Problem:
Only the pictures are to be omitted; every entry beneath should otherwise be duplicated exactly.

Data supplied:
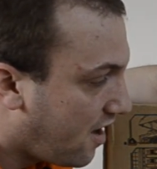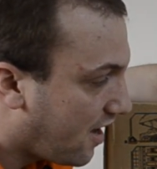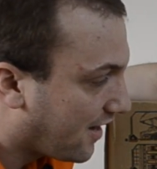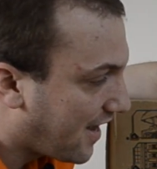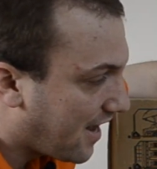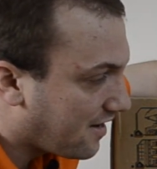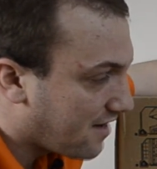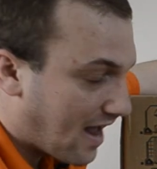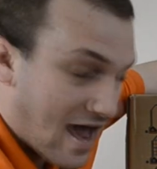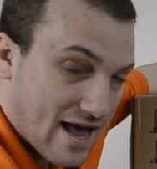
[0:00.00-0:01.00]
Again,
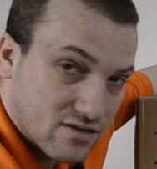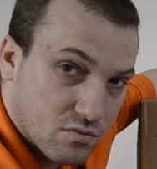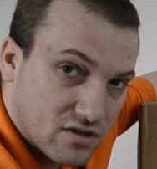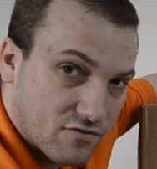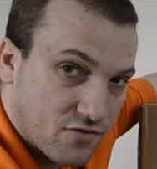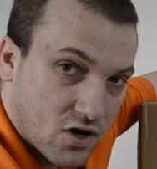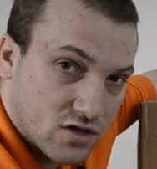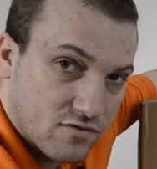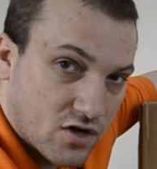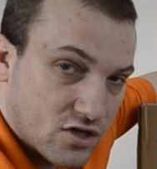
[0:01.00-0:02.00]
as with the
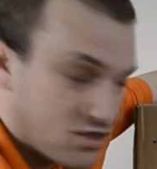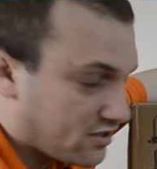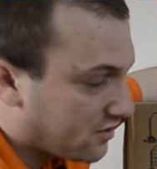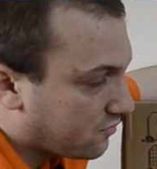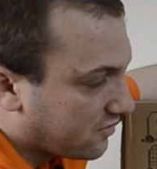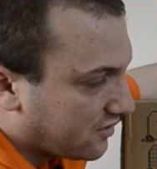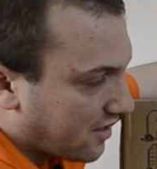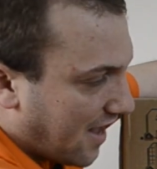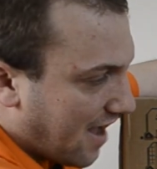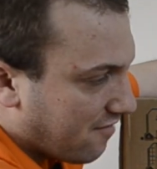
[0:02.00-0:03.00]
first version, this one's going
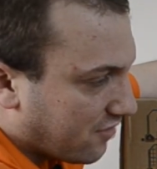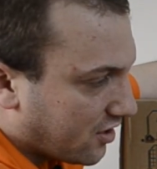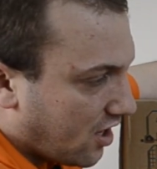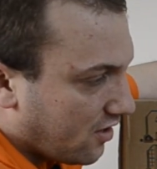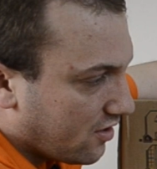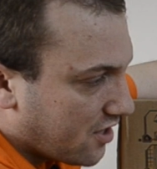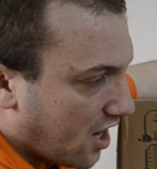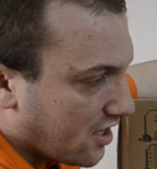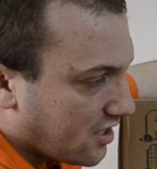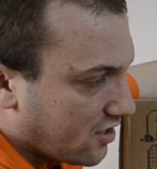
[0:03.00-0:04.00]
to have a colored
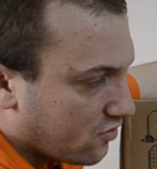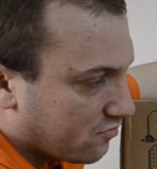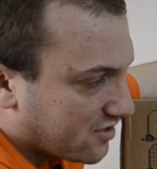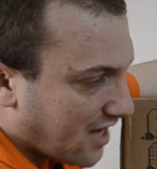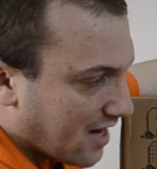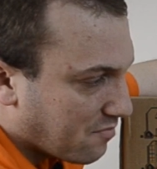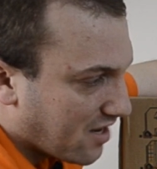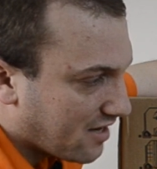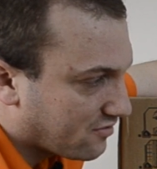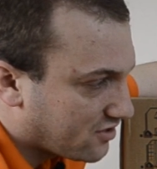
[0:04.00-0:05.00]
honeycomb side
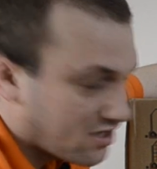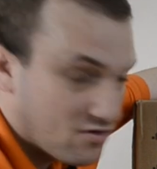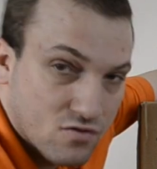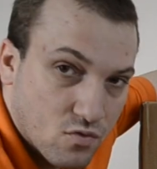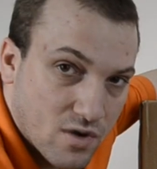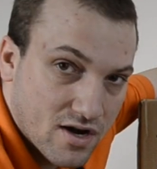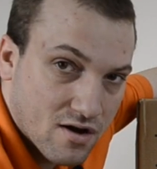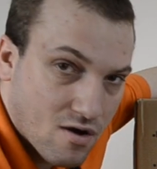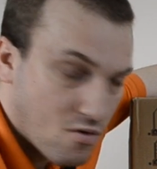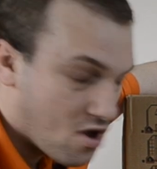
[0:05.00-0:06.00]
panel see-through
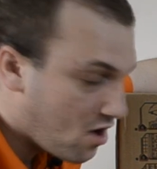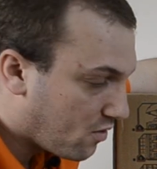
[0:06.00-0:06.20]
window,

Result for this task:
[0:00.00-0:01.00]
Again,
[0:01.00-0:02.00]
as with the
[0:02.00-0:03.00]
first version, this one's going
[0:03.00-0:04.00]
to have a colored
[0:04.00-0:05.00]
honeycomb side
[0:05.00-0:06.00]
panel see-through
[0:06.00-0:06.20]
window,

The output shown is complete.